**Aim of the exercise**
Your answer must be the listing repeated word for word, without its pictures.
________________
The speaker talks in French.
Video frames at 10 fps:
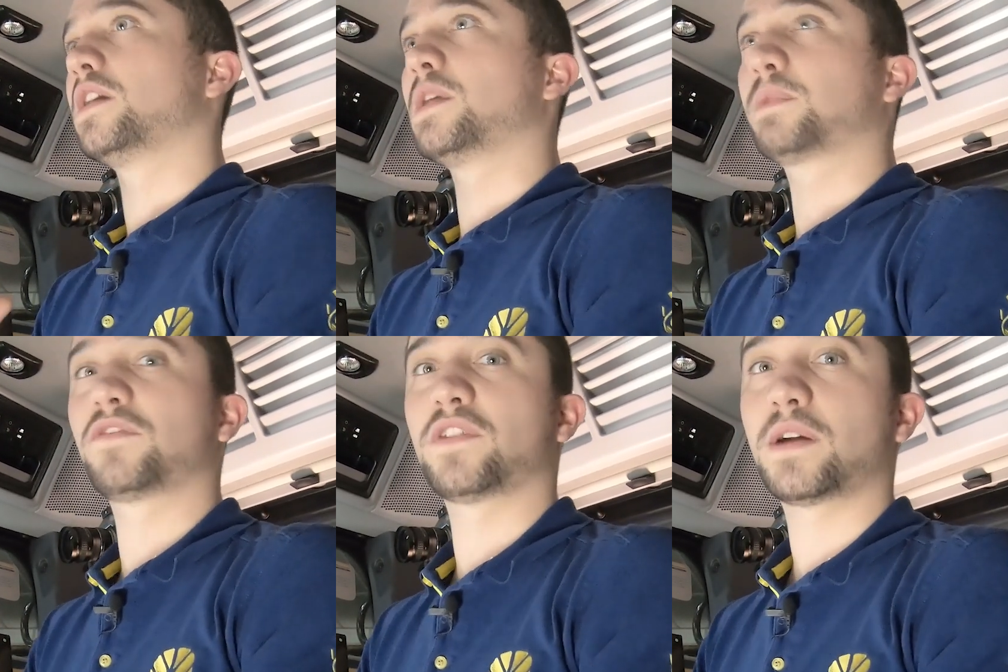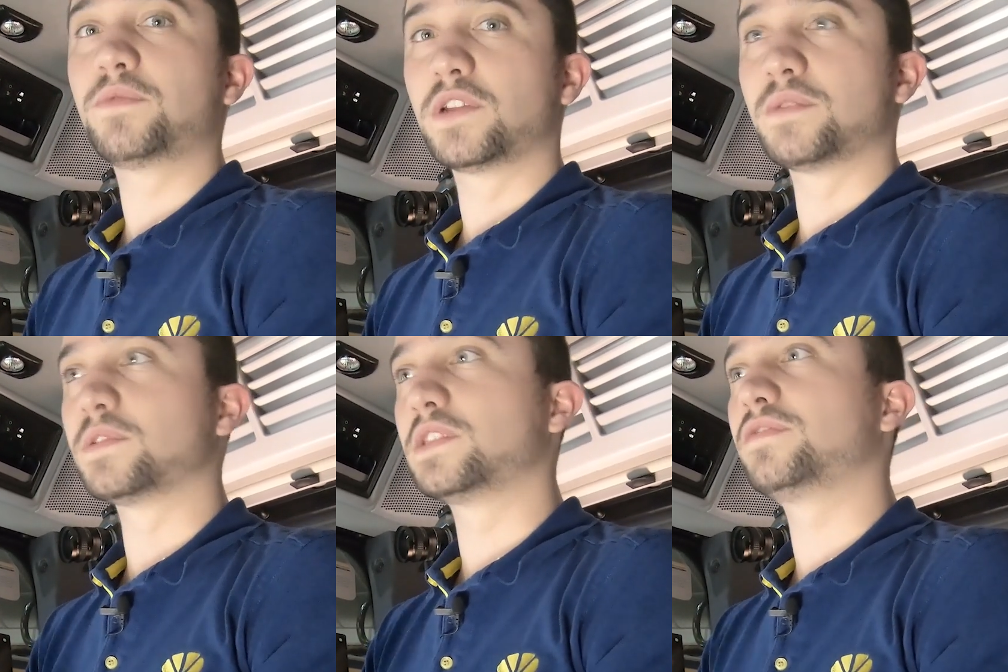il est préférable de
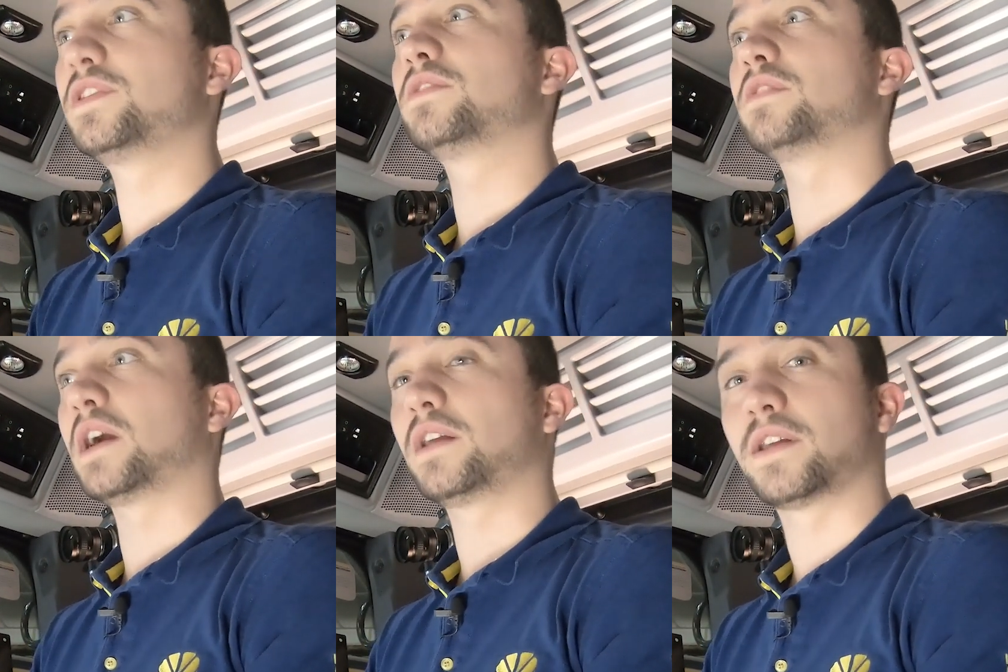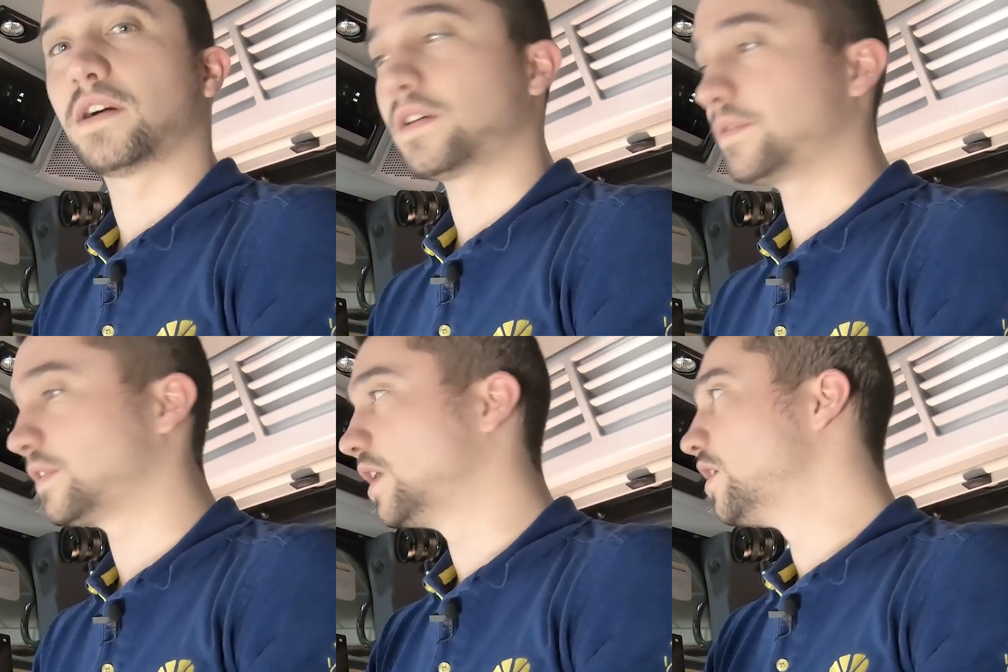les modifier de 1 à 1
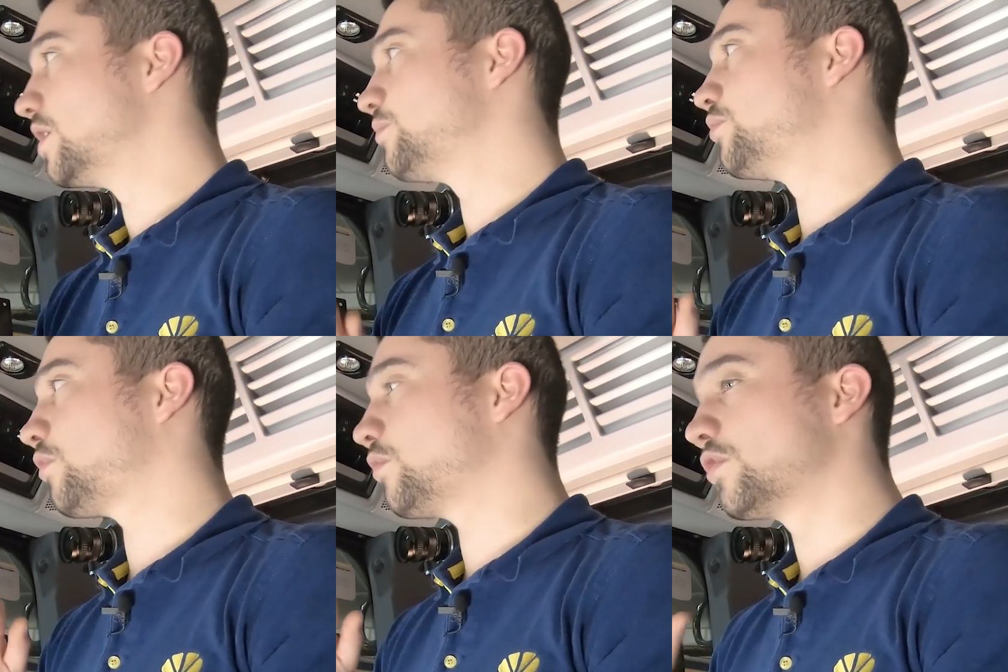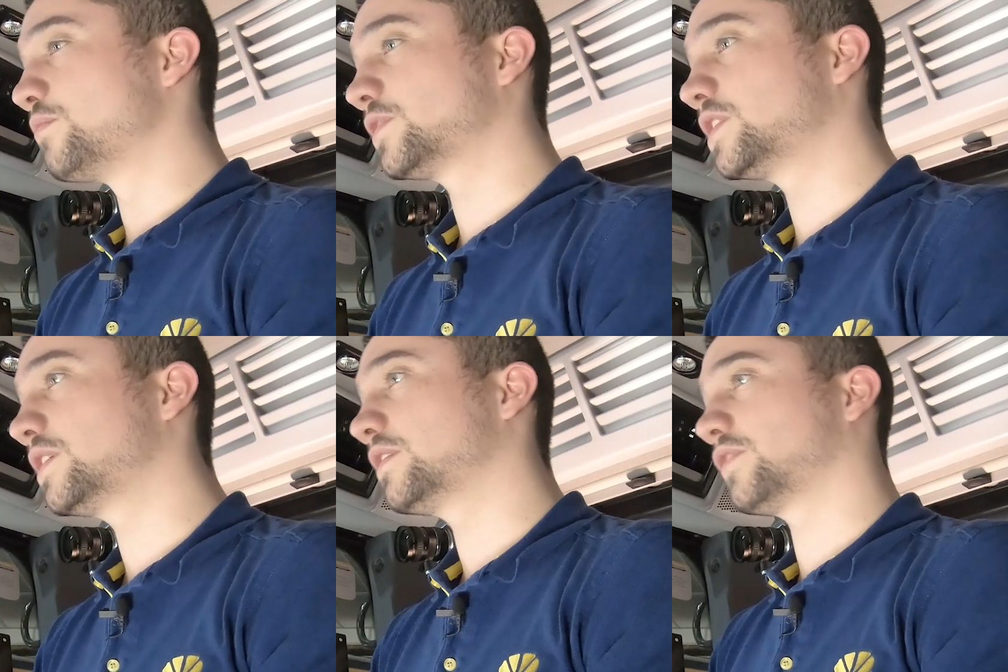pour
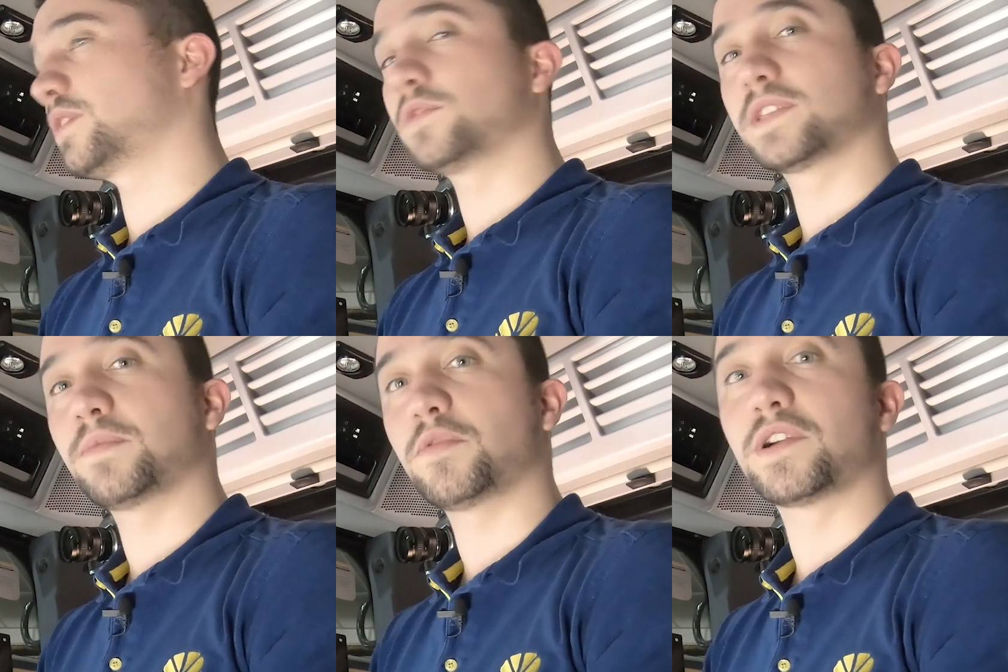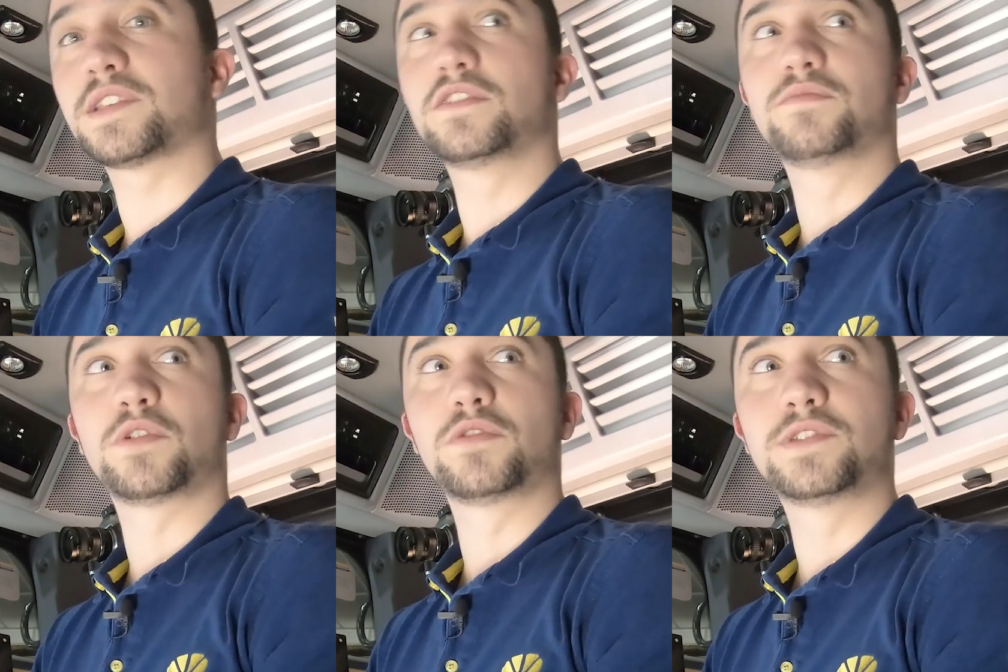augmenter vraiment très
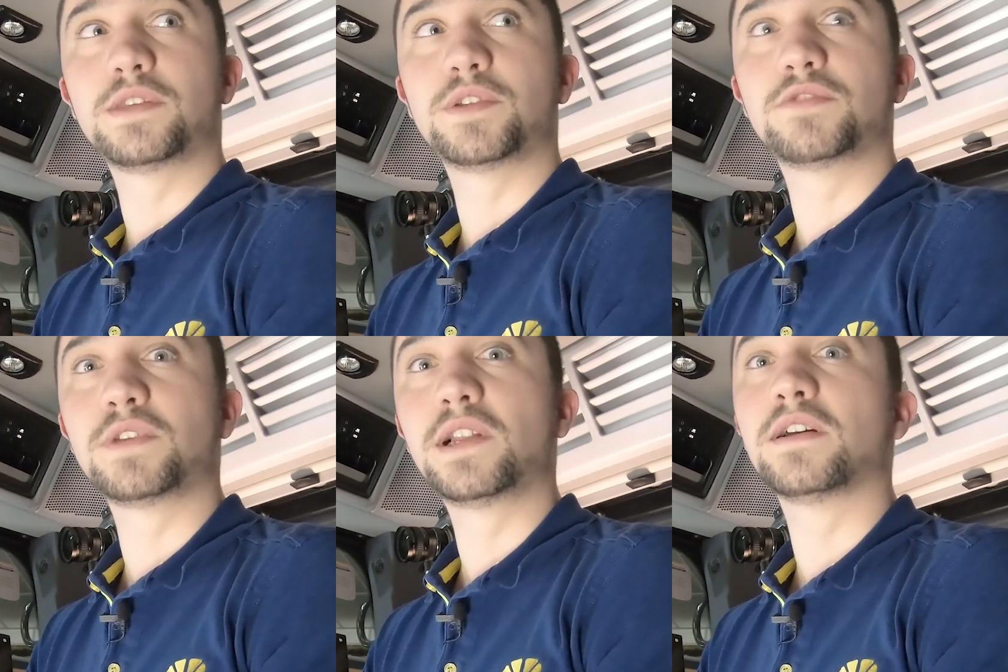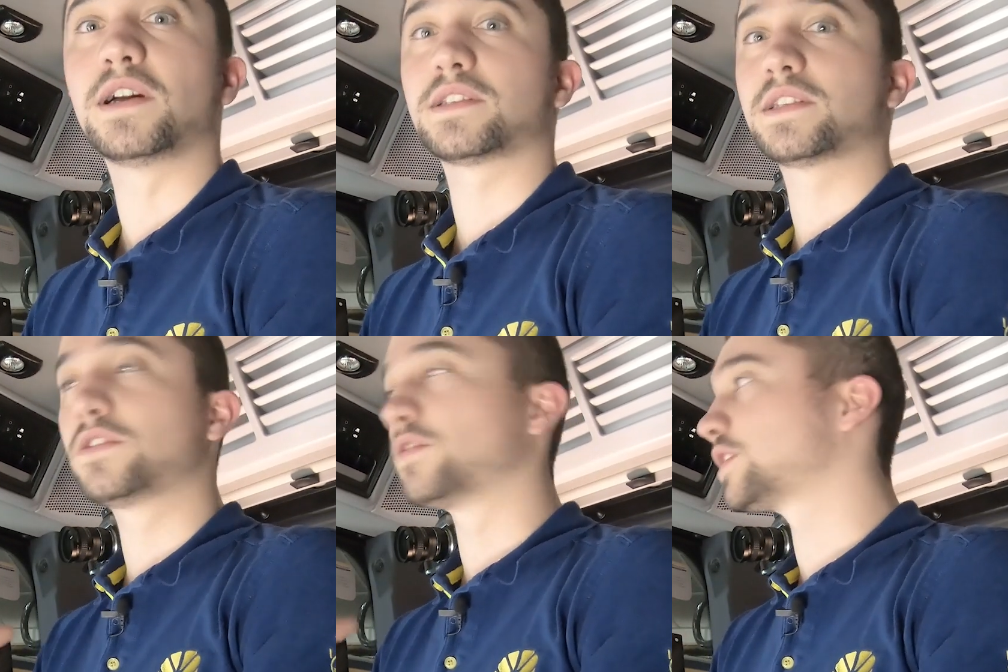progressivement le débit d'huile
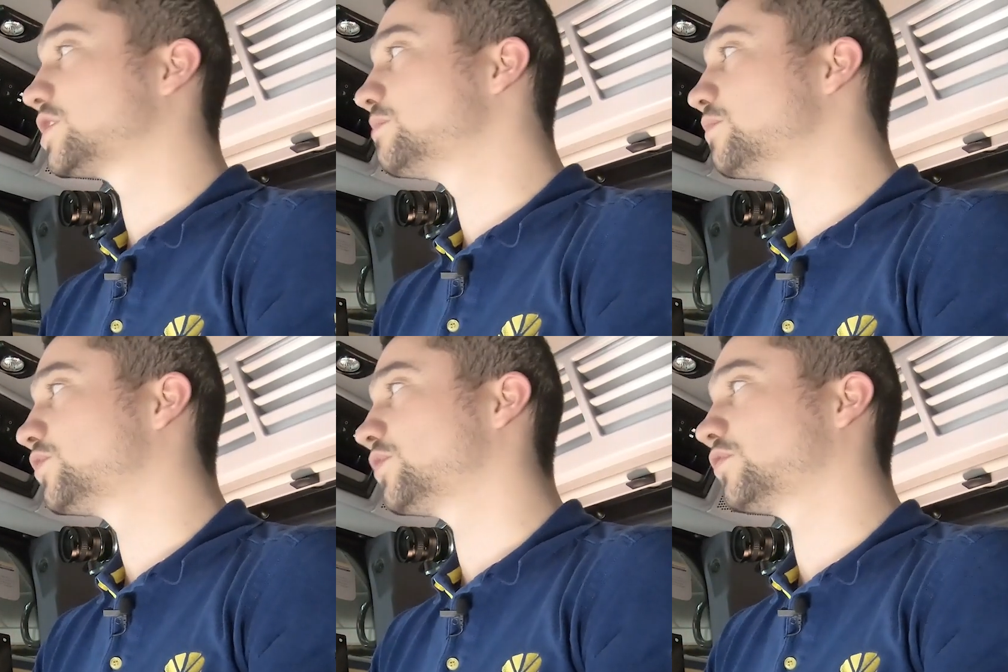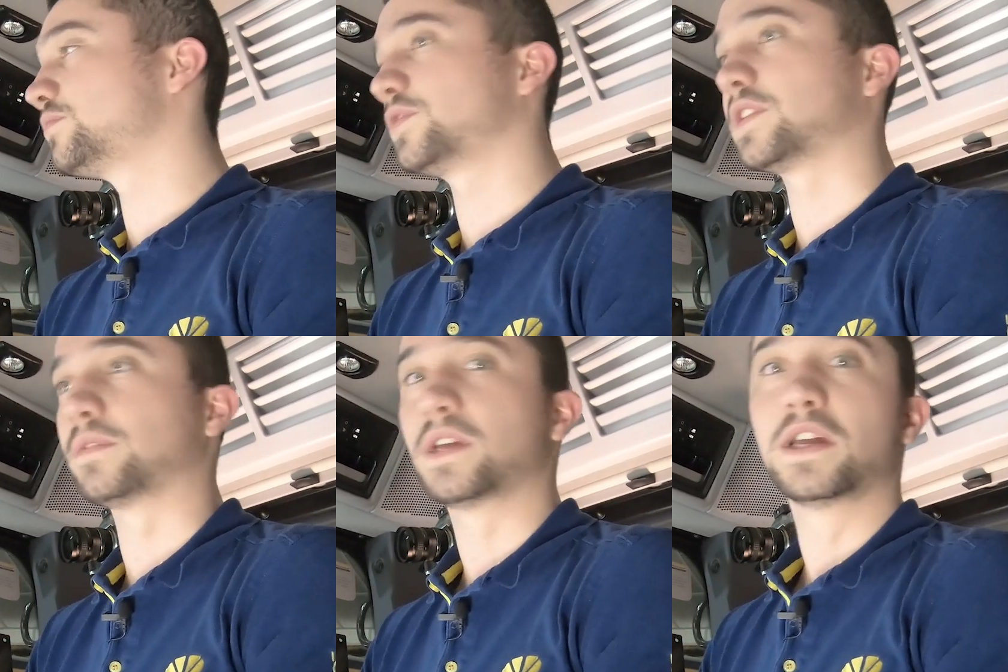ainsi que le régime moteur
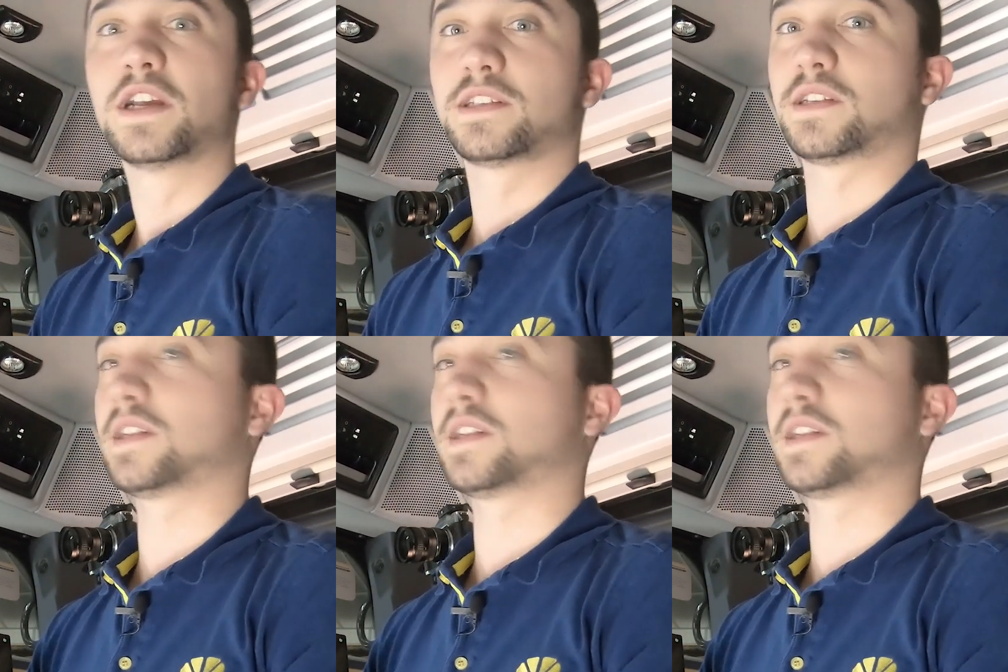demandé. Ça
________________
**Response area**
The speaker talks in French.
Video frames at 10 fps:
il est préférable de
les modifier de 1 à 1
pour
augmenter vraiment très
progressivement le débit d'huile
ainsi que le régime moteur
demandé. Ça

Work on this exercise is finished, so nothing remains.